Initializing the number of slots in a dictionary

Mon Aug 7 15:22:38 EDT 2006

Jon Smirl wrote:
> On Sun, 06 Aug 2006 15:33:30 -0700, John Machin wrote:
[snip..]
> >
> > Do you have an application with a performance problem? If so, what makes
> > you think inserting 1M items into a Python dict is contributing to the
> > problem?
>
> I know in advance how many items will be added to the dictionary. Most
> dictionary implementations I have previously worked with are more
> efficient if they know ahead of time how big to make their tables.
>
> In this case I only need to do a presence test of the key, there is no
> actual data associated with the key. The table is used for detecting
> duplicate entries. Is there a more efficient to do this test that sticking
> an empty string into a dict? The keys are sha1.digest().

Possibly a naive question - but would using sets be more efficient ?

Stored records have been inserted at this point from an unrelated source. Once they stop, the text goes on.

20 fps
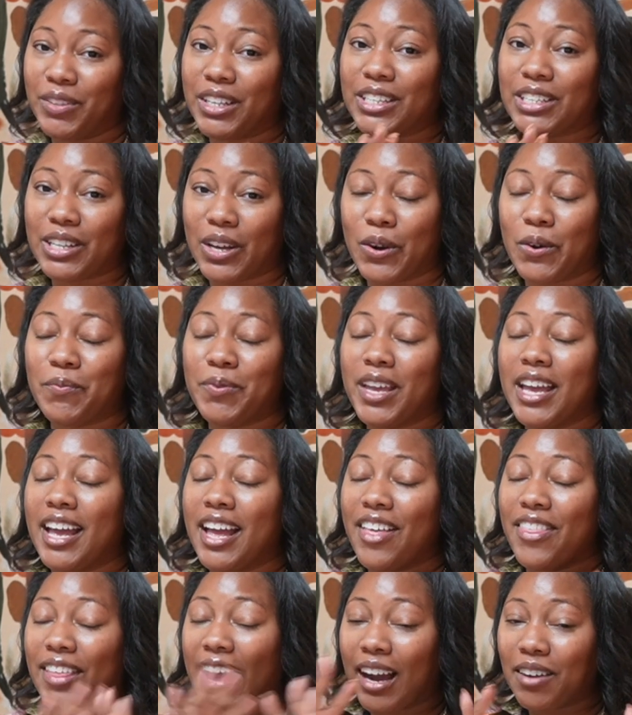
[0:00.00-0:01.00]
So
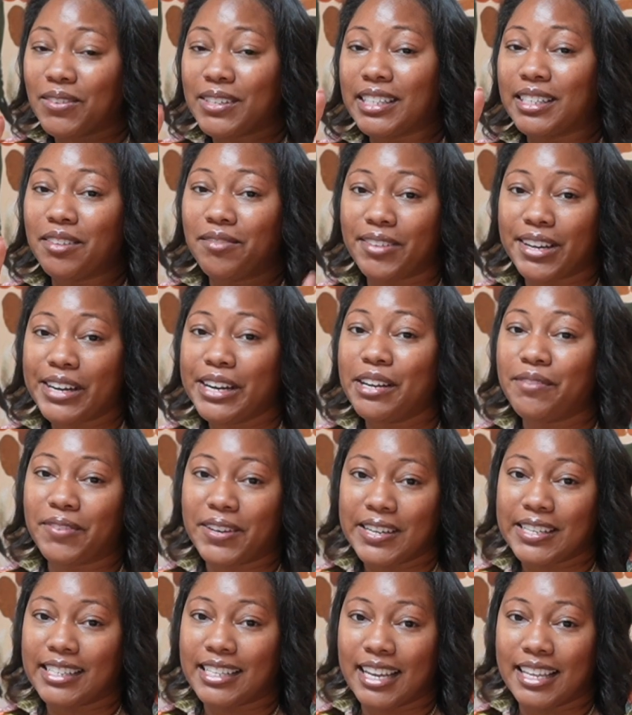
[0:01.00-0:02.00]
that was the very
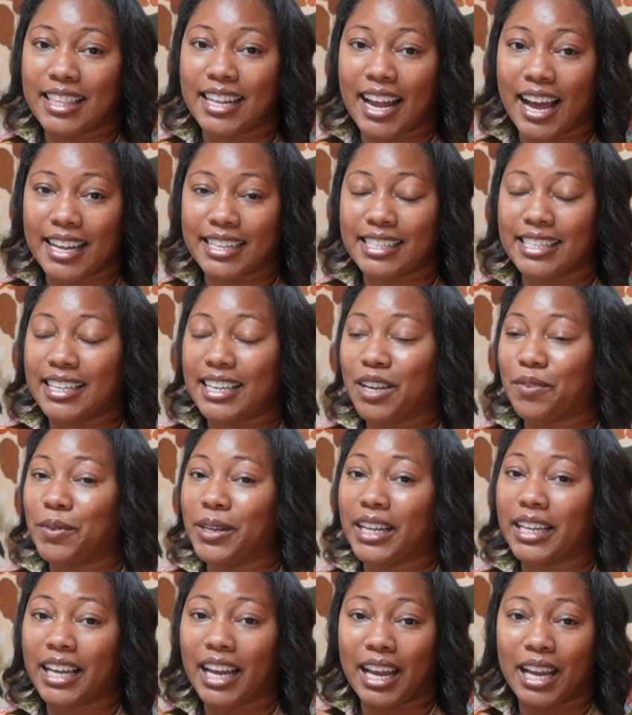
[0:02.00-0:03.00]
first thing that I did when
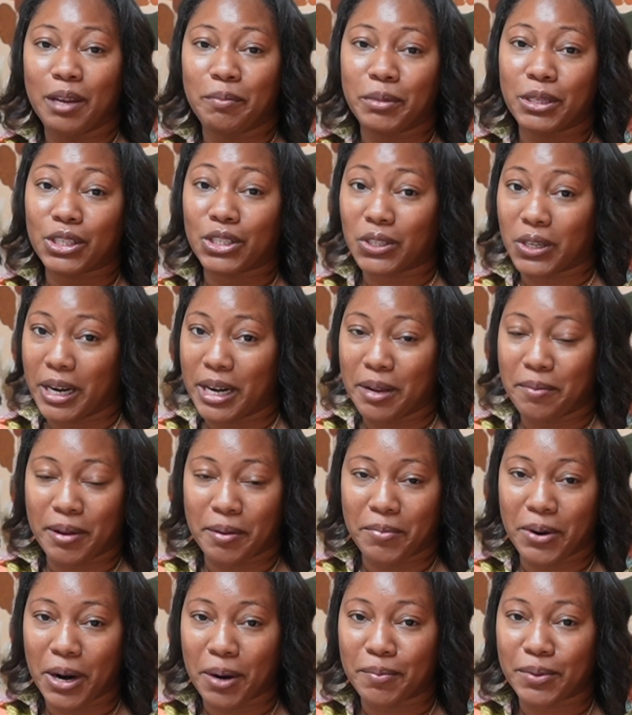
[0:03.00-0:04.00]
it came to starting my
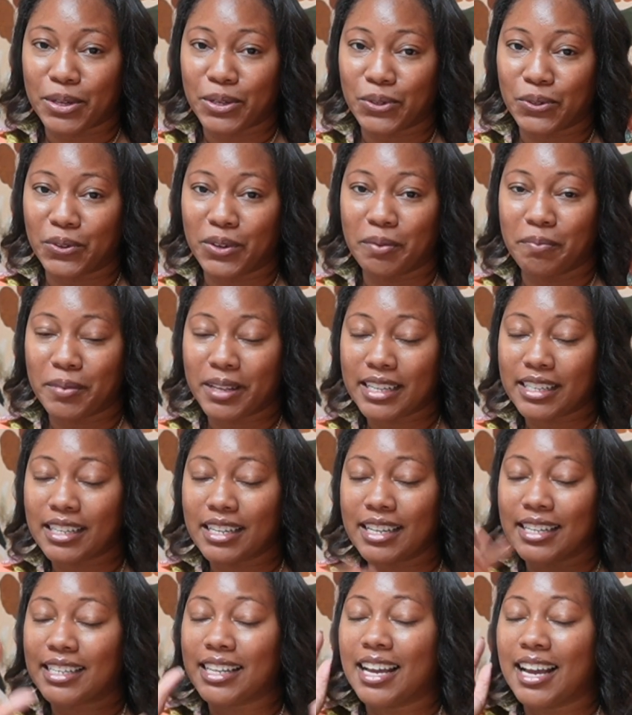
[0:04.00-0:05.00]
permanent jewelry business.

They are generally used for the sort of job you are describing (testing
for duplicates rather than storing data associated with a key).

We did some limited performance tests at Resolver Systems and found use
of sets and dictionaries to be almost exactly hte same speed - but
there could be memory advantages for you. Performance is also likely to
be different for vast data sets, but I understand the hashing algorithm
to be very similar for both...

Fuzzyman
http://www.voidspace.org.uk/python/index.shtml